In the continuously advancing field of Natural Language Processing (NLP), the accurate identification and filtering of entities are essential for deriving significant insights from unstructured text. Healthcare NLP offers a variety of Named Entity Recognition (NER) models available in the Models Hub, including the Healthcare NLP MedicalNerModel, which utilizes Bidirectional LSTM-CNN architecture, BertForTokenClassification, as well as powerful rule-based annotators. Among these tools, the ChunkFilterer annotator stands out as a powerful annotator designed to refine entity recognition results based on predefined criteria.

Let us start with a brief introduction to Healthcare NLP, followed by an in-depth exploration of the ChunkFilterer annotator, including detailed examples to demonstrate its functionality.

Healthcare NLP &LLM

Healthcare Library is a considerable part of the Spark NLP platform developed by John Snow Labs for improving natural language processing tasks within the healthcare sector.
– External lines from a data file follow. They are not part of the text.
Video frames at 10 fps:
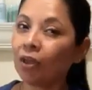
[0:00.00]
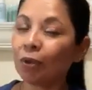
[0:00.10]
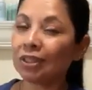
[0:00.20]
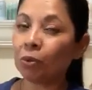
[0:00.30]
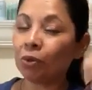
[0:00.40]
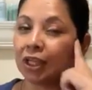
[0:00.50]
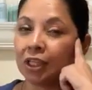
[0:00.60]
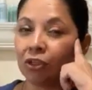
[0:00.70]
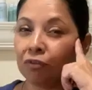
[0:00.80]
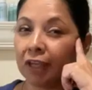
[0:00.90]
Otherwise, I won't
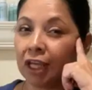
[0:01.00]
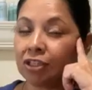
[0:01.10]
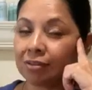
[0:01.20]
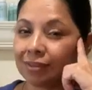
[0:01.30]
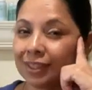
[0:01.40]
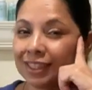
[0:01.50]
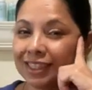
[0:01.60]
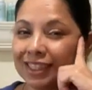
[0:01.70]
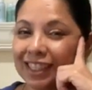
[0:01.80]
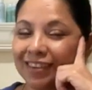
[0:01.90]
get the notification.
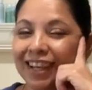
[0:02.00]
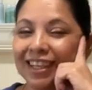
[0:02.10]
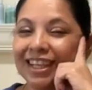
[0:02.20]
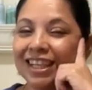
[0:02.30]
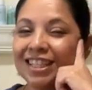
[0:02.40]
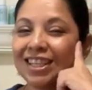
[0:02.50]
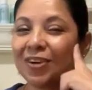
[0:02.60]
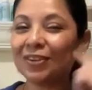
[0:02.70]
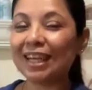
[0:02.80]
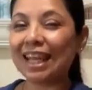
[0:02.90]
All right,
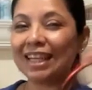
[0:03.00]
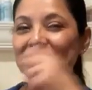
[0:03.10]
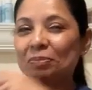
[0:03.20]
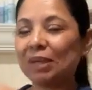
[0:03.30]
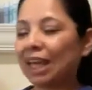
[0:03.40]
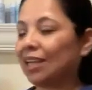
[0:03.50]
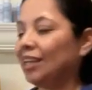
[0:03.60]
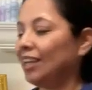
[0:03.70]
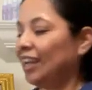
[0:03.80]
so let's begin.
It offers more than 2,200 pre-trained models and pipelines carefully crafted for medical data, which makes possible accurate information extraction, named entity recognition for clinical and medical concepts, and text analysis capabilities. Healthcare, developed with advanced algorithms and updated periodically, helps in information processing to provide deep insights to healthcare professionals emanating from unstructured medical data sources such as electronic health records, clinical notes, and biomedical literature.

John Snow Labs has created custom large language models (LLMs) tailored for diverse healthcare use cases. These models come in different sizes and quantization levels, designed to handle tasks such as summarizing medical notes, answering questions, performing retrieval-augmented generation (RAG), named entity recognition and facilitating healthcare-related chats.

John Snow Labs’ GitHub repository serves as a collaborative platform where users can access open-source resources, including code samples, tutorials, and projects, to further enhance their understanding and utilization of Spark NLP and related tools.

John Snow Labs also offers periodic certification training to help users gain expertise in utilizing the Healthcare Library and other components of their NLP platform.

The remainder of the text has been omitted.